Monsieur Alauzet, le pacte républicain est de votre responsabilité à tous, cela dit je sais ce que sont une démocratie et une république avec sa majorité, son opposition et ses débats. Je me concentrerai davantage sur votre seconde question, qui rejoint celle de M. Galut, consacrée à la lutte contre l'évasion fiscale.

Je suis commissaire aux affaires économiques et financières, mais aussi à la fiscalité et aux douanes. Dans ce cadre, je participais hier aux débats de la commission spéciale du Parlement européen, la commission « TAXE », qui va poursuivre ses travaux pendant six mois.

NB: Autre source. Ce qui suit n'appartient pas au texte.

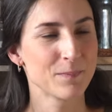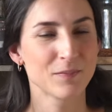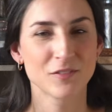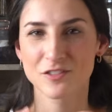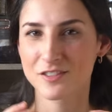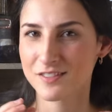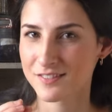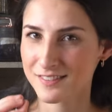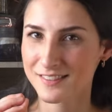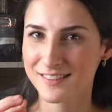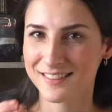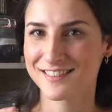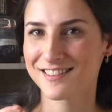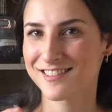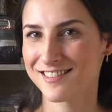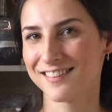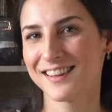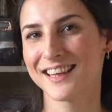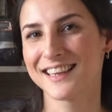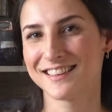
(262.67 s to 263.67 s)
just the
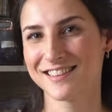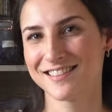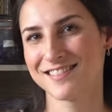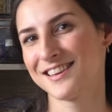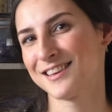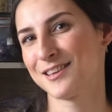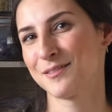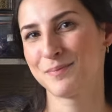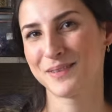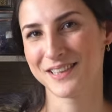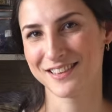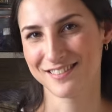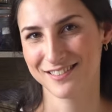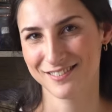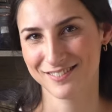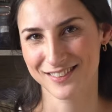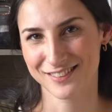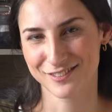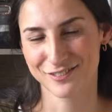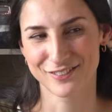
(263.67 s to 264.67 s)
slightest little bits
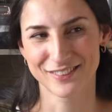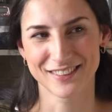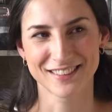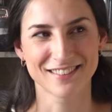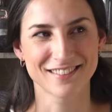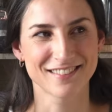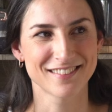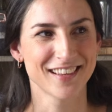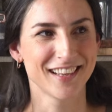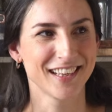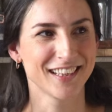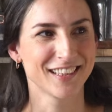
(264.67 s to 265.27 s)
of difference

J'ai pu y développer ce que je vais vous dire plus brièvement : la lutte contre l'évasion fiscale, contre l'érosion fiscale, contre la diminution des bases fiscales et pour la transparence est une cause essentielle pour la Commission européenne.

J'ai fait adopter une directive sur l'échange automatique d'informations sur les rescrits fiscaux qui entrera en vigueur au début de l'année 2017. Cela a été fait en un temps record : sept mois.

Je vais déposer, au début de l'année 2016, une nouvelle approche de l'assiette commune consolidée pour l'impôt sur les sociétés, en partant de l'assiette commune pour ensuite aller vers la consolidation.

Je promeus le principe de taxation effective, ce qui veut dire que les entreprises doivent payer des impôts là où elles réalisent des profits.

Je défends également le reporting pays par pays, afin que l'on connaisse l'activité des entreprises multinationales à un niveau national et à un niveau consolidé. J'avais déjà traité cette question en tant que ministre des finances lors de l'examen d'une loi sur la régulation du système bancaire qui a d'ailleurs montré quelques vertus depuis – je le découvre lors de mes échanges avec les banques françaises. Il est important de défendre le modèle de banque universelle française, et je suis attentif aux projets à cet égard, mais je sors là du cadre strict de mes fonctions.

M. Cherki me demandait si, pour moi, le reporting pays par pays était public. À titre personnel, je suis favorable à un reporting public.